__Task directions__
Below are records to repeat exactly; copy them without the pictures.
===== Given entries
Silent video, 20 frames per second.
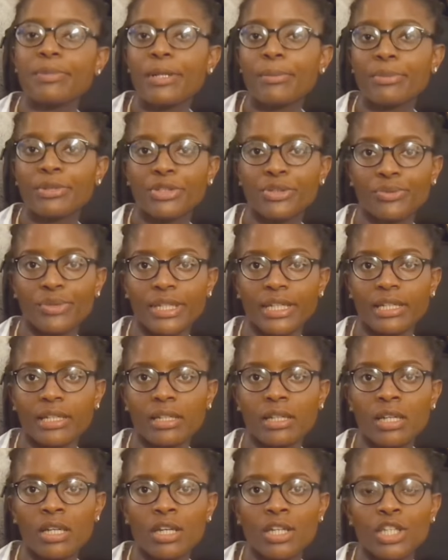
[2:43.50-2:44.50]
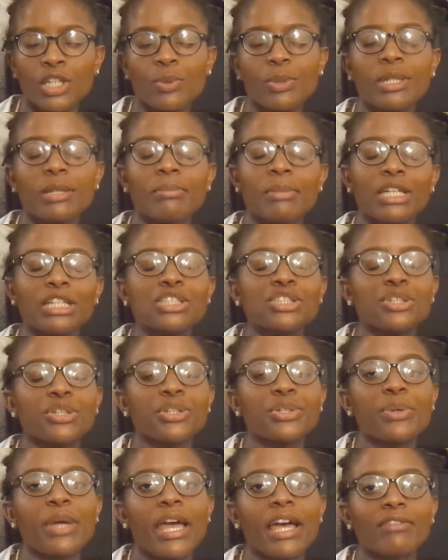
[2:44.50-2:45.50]
Tip number 3, you want to make sure
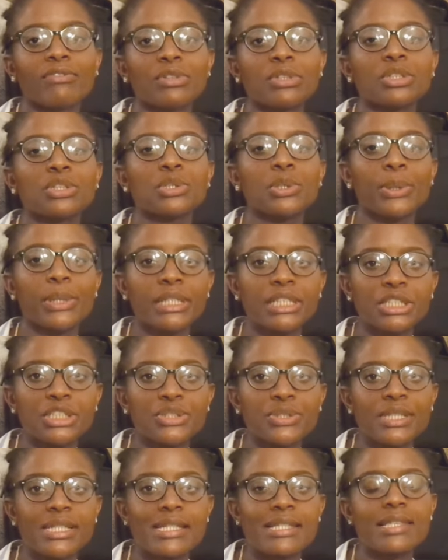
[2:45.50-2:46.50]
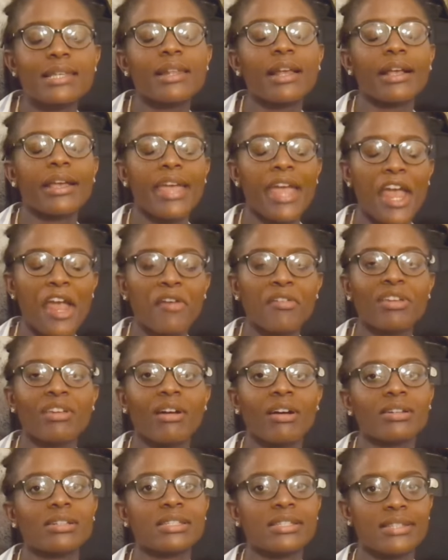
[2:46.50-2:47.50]
you have your toiletries in a
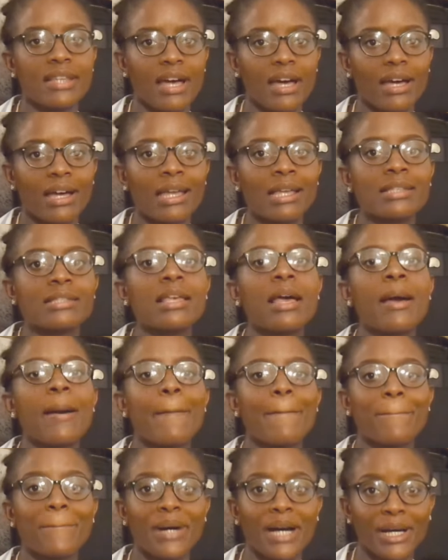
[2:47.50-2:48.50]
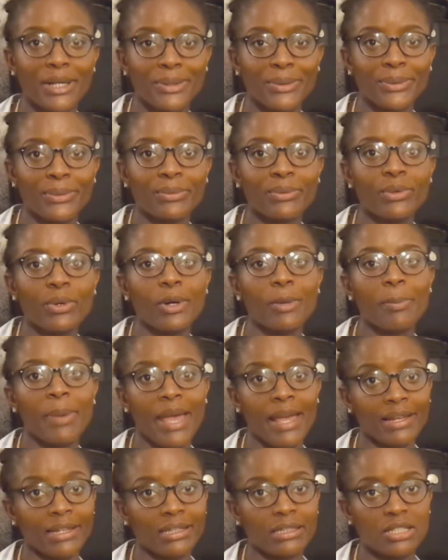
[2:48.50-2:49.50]
carry-on size bottle or
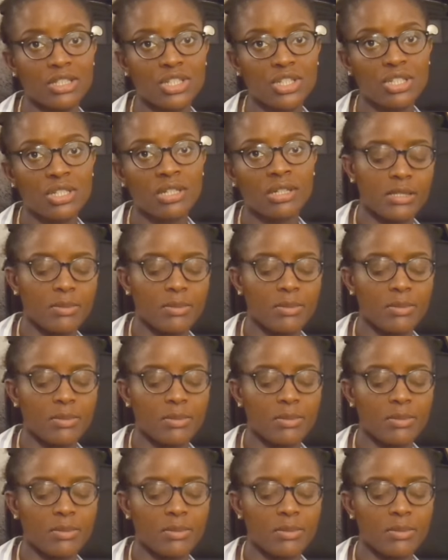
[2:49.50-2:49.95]
package.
==========
__Problem solution__
Silent video, 20 frames per second.
[2:43.50-2:44.50]
[2:44.50-2:45.50]
Tip number 3, you want to make sure
[2:45.50-2:46.50]
[2:46.50-2:47.50]
you have your toiletries in a
[2:47.50-2:48.50]
[2:48.50-2:49.50]
carry-on size bottle or
[2:49.50-2:49.95]
package.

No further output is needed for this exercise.